I agree with Rosen's statement, but not by the 'proof' you offered. A fifth is *7* semitones, and its compliment, the fourth, is *5* semitones. This is the "asymmetry" spoken of. Neither 7 nor 5 is divisible into 12; a larger numerator is required: 5x12=60, 7x12=84. This 'outside the 12' factor is what makes tonality 'travel' to other keys.

All the other 6 intervals are *symmetric:* 12/1=*12* (m2), 12/2=*6* (tritone), 12/3=*4* (M3), and 12/4=*3* (m3). (bold indicates number of semitones in each interval)


----------



## millionrainbows

If you're after *true symmetry,* try the tritone, like Bartok and other modernists did. It is 6 semitones, which divides the octave perfectly in half (2/12=6).

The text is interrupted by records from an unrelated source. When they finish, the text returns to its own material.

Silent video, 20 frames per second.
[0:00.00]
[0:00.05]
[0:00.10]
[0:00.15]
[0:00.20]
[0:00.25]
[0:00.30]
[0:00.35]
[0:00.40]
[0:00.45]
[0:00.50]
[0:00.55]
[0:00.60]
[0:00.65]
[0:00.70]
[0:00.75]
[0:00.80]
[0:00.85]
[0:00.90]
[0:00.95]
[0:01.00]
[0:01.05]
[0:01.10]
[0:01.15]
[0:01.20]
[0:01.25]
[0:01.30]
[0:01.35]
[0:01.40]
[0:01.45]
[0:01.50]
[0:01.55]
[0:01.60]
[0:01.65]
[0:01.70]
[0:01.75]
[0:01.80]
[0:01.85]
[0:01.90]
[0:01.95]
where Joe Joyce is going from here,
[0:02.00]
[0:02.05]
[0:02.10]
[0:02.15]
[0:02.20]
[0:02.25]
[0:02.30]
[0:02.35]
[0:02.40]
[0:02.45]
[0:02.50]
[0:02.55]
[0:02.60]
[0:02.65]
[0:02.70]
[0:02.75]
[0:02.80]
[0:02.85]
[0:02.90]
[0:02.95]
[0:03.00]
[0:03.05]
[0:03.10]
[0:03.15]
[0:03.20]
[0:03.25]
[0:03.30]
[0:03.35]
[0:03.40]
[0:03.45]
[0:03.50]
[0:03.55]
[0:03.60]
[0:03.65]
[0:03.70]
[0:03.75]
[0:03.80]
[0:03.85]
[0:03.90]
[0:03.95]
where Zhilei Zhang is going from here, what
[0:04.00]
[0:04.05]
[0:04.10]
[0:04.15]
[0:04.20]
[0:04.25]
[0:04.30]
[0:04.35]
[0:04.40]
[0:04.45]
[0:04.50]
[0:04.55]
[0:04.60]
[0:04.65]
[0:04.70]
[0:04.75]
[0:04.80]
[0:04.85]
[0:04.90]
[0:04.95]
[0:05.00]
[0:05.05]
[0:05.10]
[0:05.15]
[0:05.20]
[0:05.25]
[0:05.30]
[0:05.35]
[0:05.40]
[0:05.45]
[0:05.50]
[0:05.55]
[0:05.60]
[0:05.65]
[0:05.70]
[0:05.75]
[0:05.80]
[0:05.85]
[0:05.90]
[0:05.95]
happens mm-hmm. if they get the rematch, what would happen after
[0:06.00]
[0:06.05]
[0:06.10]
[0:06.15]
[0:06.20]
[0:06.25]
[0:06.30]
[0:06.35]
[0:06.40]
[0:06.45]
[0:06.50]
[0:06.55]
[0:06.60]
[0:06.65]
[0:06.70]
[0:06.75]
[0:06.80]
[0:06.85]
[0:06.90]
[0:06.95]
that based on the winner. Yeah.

So, yes Rosen is correct; tonality is based on an inherent asymmetry of the diatonic scale, not the symmetry of the chromatic scale.


----------



## Guest

Aha, time for a little quiz! In common practice harmony, why is the tritone sometimes allowed and at other times forbidden?
Answers on a postcard please, to arrive no later than 19:00 tomorrow!


----------



## tdc

isorhythm said:


> We find that we can go up five fifths and get only notes in our diatonic scale, but we can only go down one fifth before we hit a note that is not in our scale (Bb, if we're in C).


While I admit to not fully "groking" this conversation (to use MR terminology) I just want to point out that Bb is not a fifth down from C. On the circle of fifths you go down by 4ths twice to arrive at that note.


----------



## Mahlerian

tdc said:


> While I admit to not fully "groking" this conversation (to use MR terminology) I just want to point out that Bb is not a fifth down from C. On the circle of fifths you go down by 4ths twice to arrive at that note.


It's two fifths down from C (or two fourths up): C-F-Bf


----------



## tdc

Mahlerian said:


> It's two fifths down from C (or two fourths up): C-F-Bf


You're correct. By "down" I was just referring to moving backwards (or counter-clockwise) on the circle of 5ths.


----------



## Guest

TalkingHead said:


> Aha, *time for a little quiz*! In common practice harmony, why is the tritone *sometimes allowed and at other times forbidden*? Answers on a postcard please, to arrive no later than 19:00 tomorrow!


No takers? Come on, have a go! 
Little clue: it's about "spelling"? (E.g. "horse" and "hoarse" are spelt differently but sound the same - ditto with the tritone).


----------



## Guest

millionrainbows said:


> [...] The next 'logical' flat key would be up a fourth from Cb, *but there is no such key as F flat*, because of the limit requirement of seven letter names (no repeats), and no double-sharps or double-flats. [...]


Well, *Max Reger* thinks that there *is* such a key! In his slim treatise "Modulation", he gives workings from C major to F-flat major, A minor to F-flat minor, and A minor to F-flat major! 
And according to Wikipedia, "_The Finale of *Bruckner's Symphony No. 4* employs enharmonic E for F-flat, but its Coda *employs F-flat directly*, with a phrygian cadence through F-flat onto the tonic._"
I'll have to check that last point with the score and Horton and/or Simpson.


----------



## Guest

TalkingHead said:


> No takers? Come on, have a go!
> Little clue: it's about "spelling"? (E.g. "horse" and "hoarse" are spelt differently but sound the same - ditto with the tritone).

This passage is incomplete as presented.